(Beginning of Material provided)

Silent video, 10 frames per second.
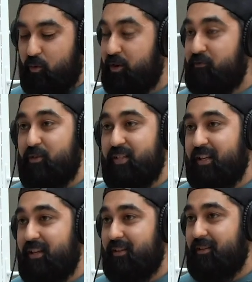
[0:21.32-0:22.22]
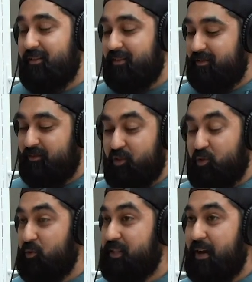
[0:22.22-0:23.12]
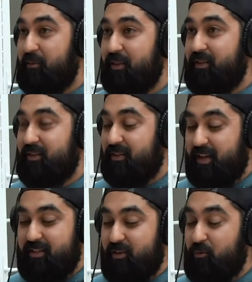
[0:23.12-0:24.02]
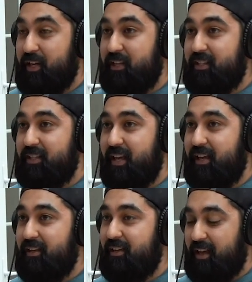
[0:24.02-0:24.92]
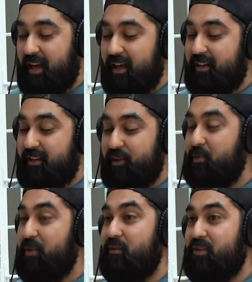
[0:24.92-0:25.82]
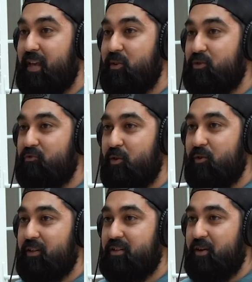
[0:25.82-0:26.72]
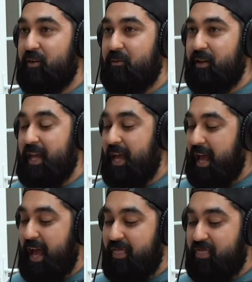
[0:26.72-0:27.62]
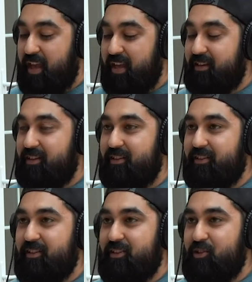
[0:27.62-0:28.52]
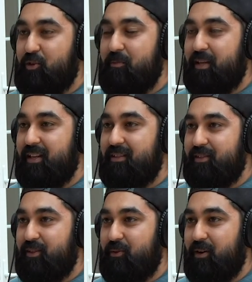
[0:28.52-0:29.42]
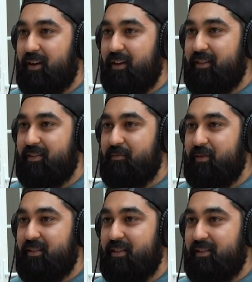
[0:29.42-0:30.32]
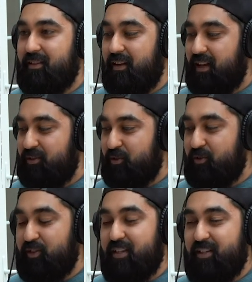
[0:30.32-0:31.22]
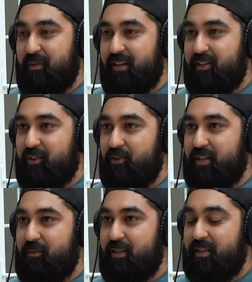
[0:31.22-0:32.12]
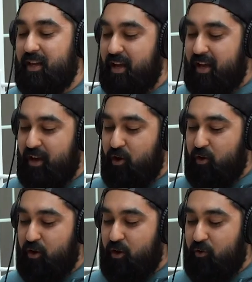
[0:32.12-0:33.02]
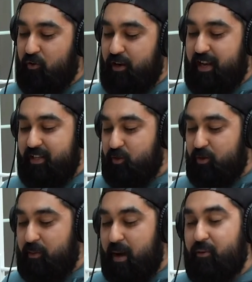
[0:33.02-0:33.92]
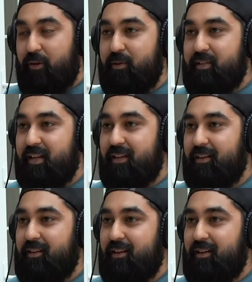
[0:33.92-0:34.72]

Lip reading: Morning routine, good habits, like I said, winning the day, and a little bit of sales thrown on top, and then jumping into business and sort of just expanding on those habits. Let's talk about property.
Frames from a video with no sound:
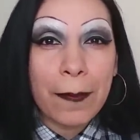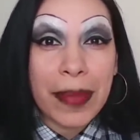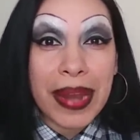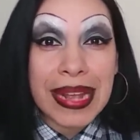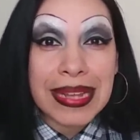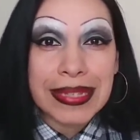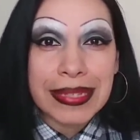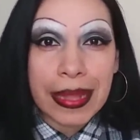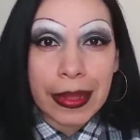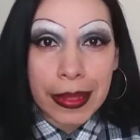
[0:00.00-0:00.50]

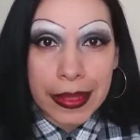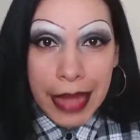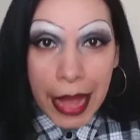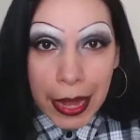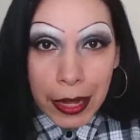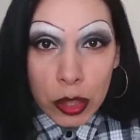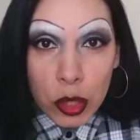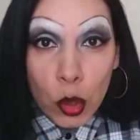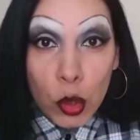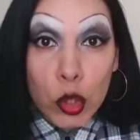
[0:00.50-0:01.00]

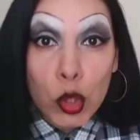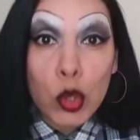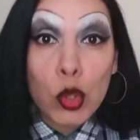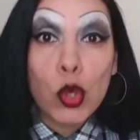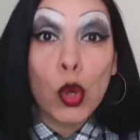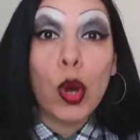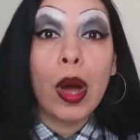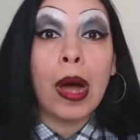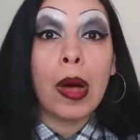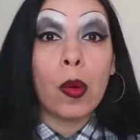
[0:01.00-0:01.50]
representando. You
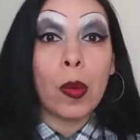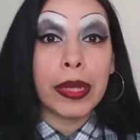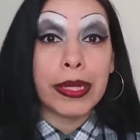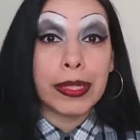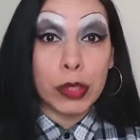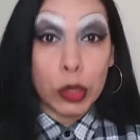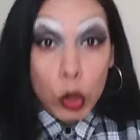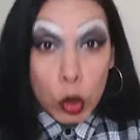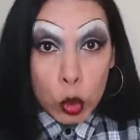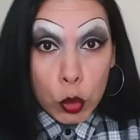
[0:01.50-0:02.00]
know how I
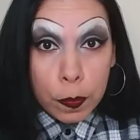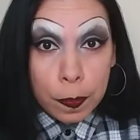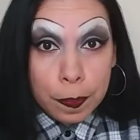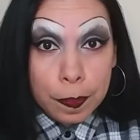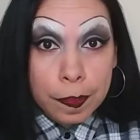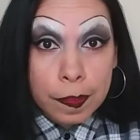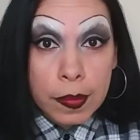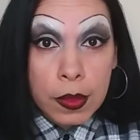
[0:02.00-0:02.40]
do.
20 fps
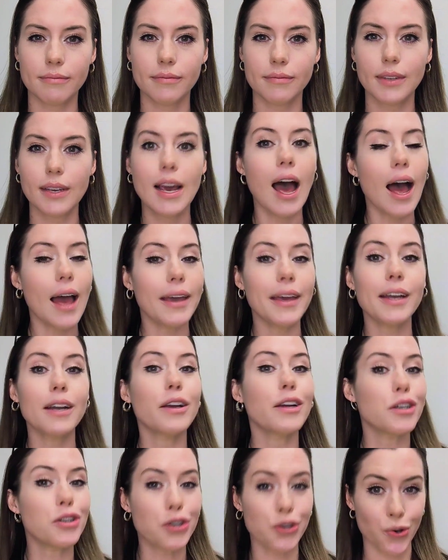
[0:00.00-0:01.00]
I can
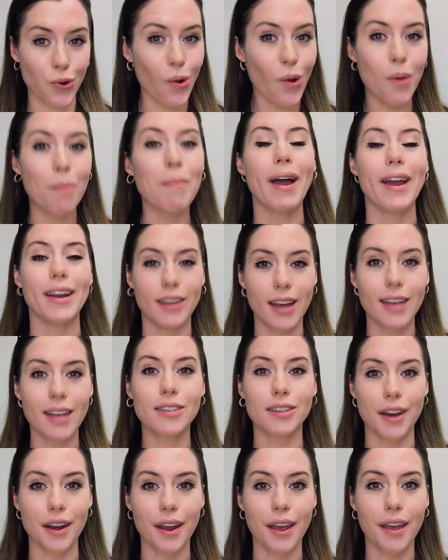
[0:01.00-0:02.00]
control my
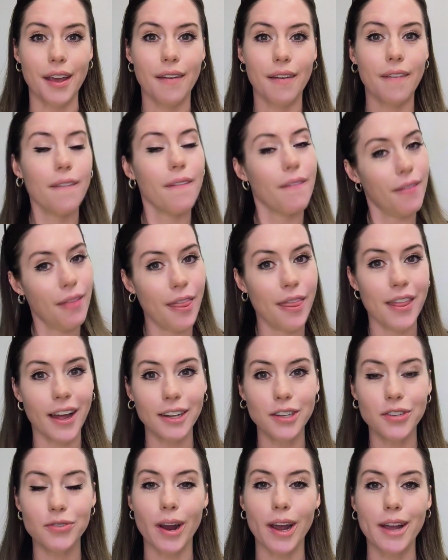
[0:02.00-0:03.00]
destiny. That's
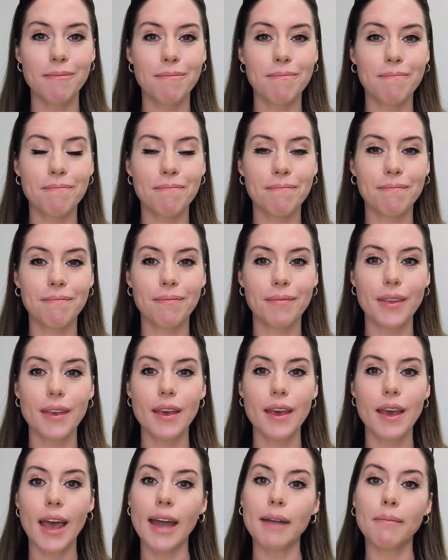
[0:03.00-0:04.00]
right.
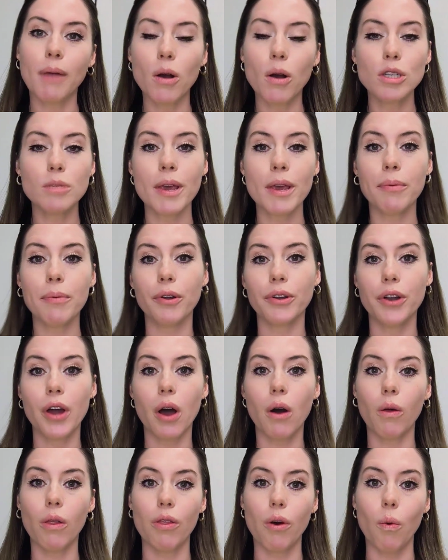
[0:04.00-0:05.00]
And most people
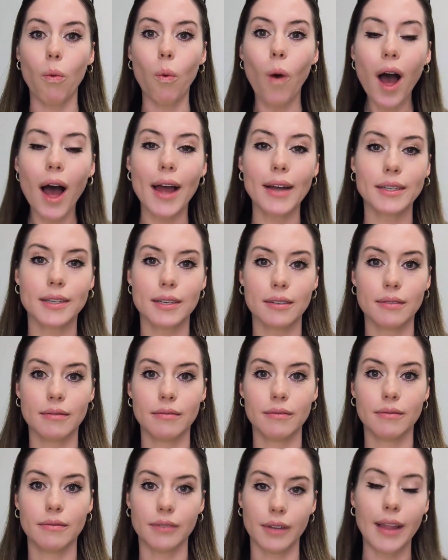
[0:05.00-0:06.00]
know the what,
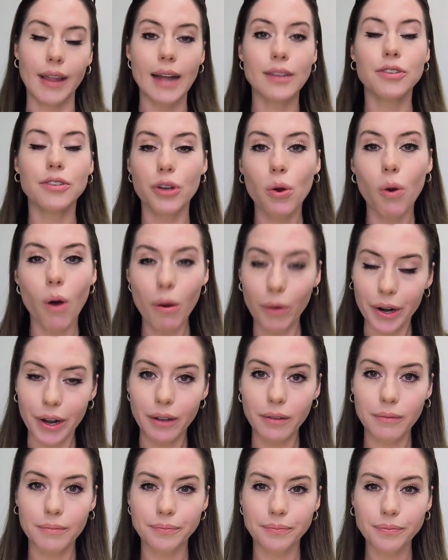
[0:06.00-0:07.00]
and that's the quota,
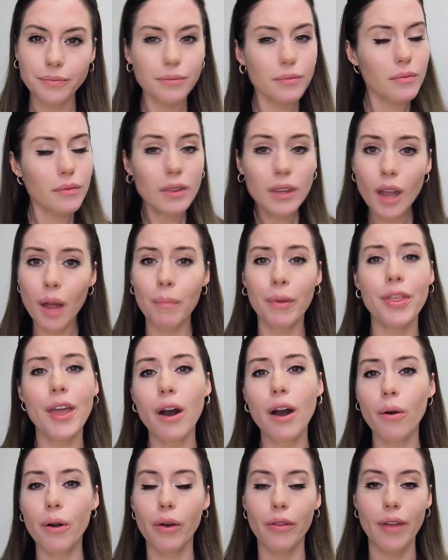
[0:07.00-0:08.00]
but they
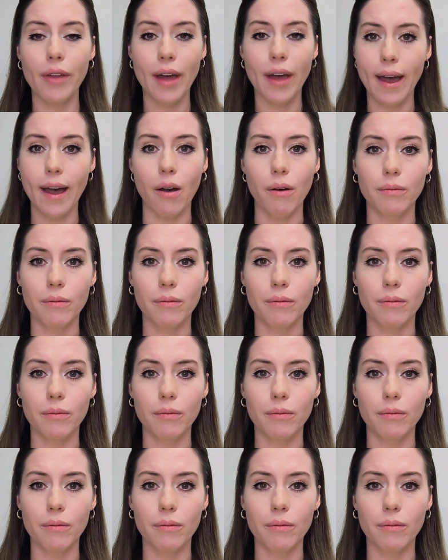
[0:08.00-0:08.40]
don't know the how.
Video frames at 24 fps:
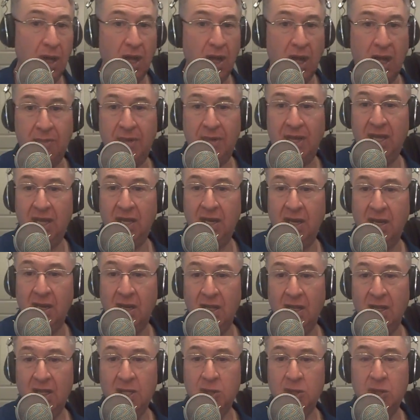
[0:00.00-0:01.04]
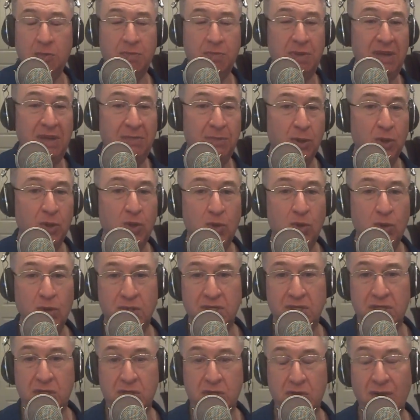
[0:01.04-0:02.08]
I mean, these are people who are
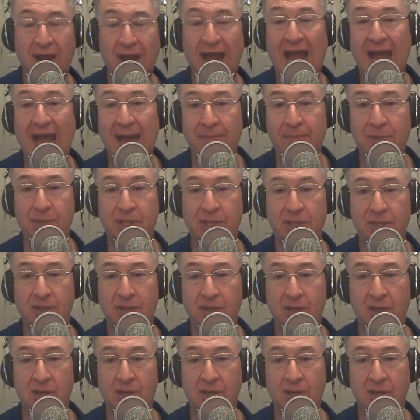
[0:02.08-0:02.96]
scraps.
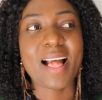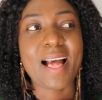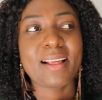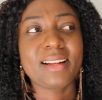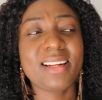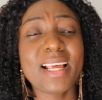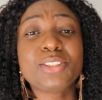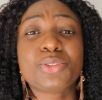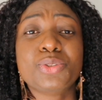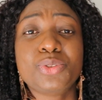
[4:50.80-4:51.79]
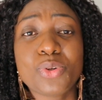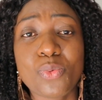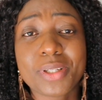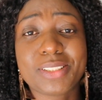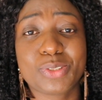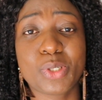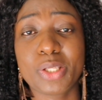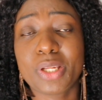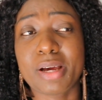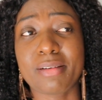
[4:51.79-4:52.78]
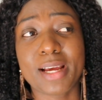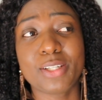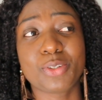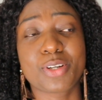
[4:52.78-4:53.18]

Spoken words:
and learn to know what is going on around you.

(End of Material provided)

- Task description -
Although pictures appear among the records above, none are to be output; print exactly the lines from the line containing "[0:05.00-0:06.00]" through the line containing "[4:50.80-4:51.79]".

- Problem solution -
[0:05.00-0:06.00]
know the what,
[0:06.00-0:07.00]
and that's the quota,
[0:07.00-0:08.00]
but they
[0:08.00-0:08.40]
don't know the how.
Video frames at 24 fps:
[0:00.00-0:01.04]
[0:01.04-0:02.08]
I mean, these are people who are
[0:02.08-0:02.96]
scraps.
[4:50.80-4:51.79]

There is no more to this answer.